──────── Working data ────────

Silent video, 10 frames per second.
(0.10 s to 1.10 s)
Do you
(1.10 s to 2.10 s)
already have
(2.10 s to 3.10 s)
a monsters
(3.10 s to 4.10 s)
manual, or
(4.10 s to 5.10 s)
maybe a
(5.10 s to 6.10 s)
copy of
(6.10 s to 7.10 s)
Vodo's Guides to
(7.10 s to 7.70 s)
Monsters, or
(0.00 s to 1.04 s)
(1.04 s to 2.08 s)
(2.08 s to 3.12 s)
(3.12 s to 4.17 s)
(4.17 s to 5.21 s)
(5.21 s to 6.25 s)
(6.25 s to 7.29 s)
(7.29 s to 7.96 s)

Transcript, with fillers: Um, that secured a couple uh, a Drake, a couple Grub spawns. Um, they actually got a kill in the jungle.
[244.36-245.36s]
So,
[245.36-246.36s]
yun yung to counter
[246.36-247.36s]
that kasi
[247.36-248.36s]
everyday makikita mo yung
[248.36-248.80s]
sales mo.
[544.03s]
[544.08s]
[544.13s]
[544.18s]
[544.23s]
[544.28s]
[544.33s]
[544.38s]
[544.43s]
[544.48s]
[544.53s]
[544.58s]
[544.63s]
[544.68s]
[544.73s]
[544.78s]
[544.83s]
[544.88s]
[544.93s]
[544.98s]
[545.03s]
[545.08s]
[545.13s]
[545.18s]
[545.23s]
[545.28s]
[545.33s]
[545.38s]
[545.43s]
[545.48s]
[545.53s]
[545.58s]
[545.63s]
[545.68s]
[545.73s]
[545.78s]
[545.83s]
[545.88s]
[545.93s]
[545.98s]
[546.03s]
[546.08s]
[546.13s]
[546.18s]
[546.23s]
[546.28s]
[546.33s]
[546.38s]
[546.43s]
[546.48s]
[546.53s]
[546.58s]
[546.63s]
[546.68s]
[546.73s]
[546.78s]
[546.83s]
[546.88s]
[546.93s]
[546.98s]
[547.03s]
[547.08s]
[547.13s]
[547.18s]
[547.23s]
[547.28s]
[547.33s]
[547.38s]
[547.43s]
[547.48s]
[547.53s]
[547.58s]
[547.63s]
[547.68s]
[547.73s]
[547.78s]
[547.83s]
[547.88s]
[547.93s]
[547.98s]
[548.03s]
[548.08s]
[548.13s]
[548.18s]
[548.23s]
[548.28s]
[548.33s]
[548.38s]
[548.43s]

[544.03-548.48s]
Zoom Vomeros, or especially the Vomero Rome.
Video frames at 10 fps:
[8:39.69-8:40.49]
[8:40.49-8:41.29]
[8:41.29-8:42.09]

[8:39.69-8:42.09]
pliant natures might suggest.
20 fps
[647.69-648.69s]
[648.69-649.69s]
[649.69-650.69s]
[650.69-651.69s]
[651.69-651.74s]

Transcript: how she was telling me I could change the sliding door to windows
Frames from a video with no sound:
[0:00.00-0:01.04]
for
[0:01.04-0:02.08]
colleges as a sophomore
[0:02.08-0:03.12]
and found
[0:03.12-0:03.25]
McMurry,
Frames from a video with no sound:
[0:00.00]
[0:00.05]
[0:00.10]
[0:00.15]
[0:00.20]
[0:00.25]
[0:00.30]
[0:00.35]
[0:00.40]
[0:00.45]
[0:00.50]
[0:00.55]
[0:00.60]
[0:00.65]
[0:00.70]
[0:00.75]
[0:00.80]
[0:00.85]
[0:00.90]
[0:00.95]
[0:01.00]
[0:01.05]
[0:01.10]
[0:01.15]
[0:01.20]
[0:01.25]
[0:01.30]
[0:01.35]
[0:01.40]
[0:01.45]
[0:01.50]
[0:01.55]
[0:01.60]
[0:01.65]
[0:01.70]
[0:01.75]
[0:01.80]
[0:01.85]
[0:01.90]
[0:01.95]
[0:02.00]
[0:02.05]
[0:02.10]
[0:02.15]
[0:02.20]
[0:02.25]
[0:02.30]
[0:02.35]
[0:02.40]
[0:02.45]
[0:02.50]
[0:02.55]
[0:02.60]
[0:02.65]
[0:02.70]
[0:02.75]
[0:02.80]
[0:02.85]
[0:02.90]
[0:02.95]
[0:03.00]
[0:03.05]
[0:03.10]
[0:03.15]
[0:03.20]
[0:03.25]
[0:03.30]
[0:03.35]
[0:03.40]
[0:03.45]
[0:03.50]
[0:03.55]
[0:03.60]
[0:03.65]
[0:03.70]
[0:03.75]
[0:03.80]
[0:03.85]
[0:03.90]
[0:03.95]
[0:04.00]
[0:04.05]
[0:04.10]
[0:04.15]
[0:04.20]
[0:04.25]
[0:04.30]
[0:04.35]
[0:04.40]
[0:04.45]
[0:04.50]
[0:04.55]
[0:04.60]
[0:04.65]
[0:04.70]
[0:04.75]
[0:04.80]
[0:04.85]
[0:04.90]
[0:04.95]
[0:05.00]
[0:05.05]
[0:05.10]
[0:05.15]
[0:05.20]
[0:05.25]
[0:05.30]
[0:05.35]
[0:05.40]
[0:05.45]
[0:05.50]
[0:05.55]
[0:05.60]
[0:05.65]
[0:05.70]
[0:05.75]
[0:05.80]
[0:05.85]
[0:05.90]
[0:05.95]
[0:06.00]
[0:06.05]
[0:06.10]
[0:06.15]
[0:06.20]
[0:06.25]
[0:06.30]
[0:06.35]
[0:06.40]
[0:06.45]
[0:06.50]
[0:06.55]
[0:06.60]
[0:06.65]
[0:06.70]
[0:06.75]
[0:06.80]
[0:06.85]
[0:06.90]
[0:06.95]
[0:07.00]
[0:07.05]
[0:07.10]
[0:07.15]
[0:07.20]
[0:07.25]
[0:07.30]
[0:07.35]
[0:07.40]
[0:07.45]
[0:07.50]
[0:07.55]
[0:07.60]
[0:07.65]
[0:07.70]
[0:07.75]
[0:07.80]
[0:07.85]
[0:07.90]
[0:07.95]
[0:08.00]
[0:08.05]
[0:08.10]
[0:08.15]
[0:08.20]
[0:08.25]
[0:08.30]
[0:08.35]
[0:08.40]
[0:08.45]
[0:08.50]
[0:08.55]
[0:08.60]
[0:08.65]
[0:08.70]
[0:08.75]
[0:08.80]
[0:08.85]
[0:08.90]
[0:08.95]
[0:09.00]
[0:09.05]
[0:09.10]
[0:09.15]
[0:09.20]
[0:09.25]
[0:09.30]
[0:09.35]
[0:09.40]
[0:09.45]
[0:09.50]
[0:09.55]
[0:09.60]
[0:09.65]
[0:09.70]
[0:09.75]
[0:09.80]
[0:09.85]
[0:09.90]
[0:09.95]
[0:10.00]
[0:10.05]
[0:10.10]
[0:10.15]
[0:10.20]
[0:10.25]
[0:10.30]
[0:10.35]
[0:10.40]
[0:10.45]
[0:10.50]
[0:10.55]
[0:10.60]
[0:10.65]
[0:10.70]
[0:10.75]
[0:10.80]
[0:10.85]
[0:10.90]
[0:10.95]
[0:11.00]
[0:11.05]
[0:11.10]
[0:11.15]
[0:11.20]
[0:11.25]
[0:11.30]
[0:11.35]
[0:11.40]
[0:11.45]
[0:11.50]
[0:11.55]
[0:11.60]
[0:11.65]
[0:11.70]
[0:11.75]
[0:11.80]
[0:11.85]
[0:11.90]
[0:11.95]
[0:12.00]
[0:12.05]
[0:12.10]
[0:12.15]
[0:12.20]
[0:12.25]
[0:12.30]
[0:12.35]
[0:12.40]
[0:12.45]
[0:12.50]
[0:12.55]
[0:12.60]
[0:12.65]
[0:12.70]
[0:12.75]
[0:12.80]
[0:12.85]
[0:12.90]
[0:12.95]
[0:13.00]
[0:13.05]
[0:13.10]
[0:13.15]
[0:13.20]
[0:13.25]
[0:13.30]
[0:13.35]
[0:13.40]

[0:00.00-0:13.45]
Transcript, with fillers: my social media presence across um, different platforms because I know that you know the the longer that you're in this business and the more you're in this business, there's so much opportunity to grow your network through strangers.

────────

> Directions for this task
Show every line of the data in which the word "fillers" appears.

> Problem solution
Transcript, with fillers: Um, that secured a couple uh, a Drake, a couple Grub spawns. Um, they actually got a kill in the jungle.
Transcript, with fillers: my social media presence across um, different platforms because I know that you know the the longer that you're in this business and the more you're in this business, there's so much opportunity to grow your network through strangers.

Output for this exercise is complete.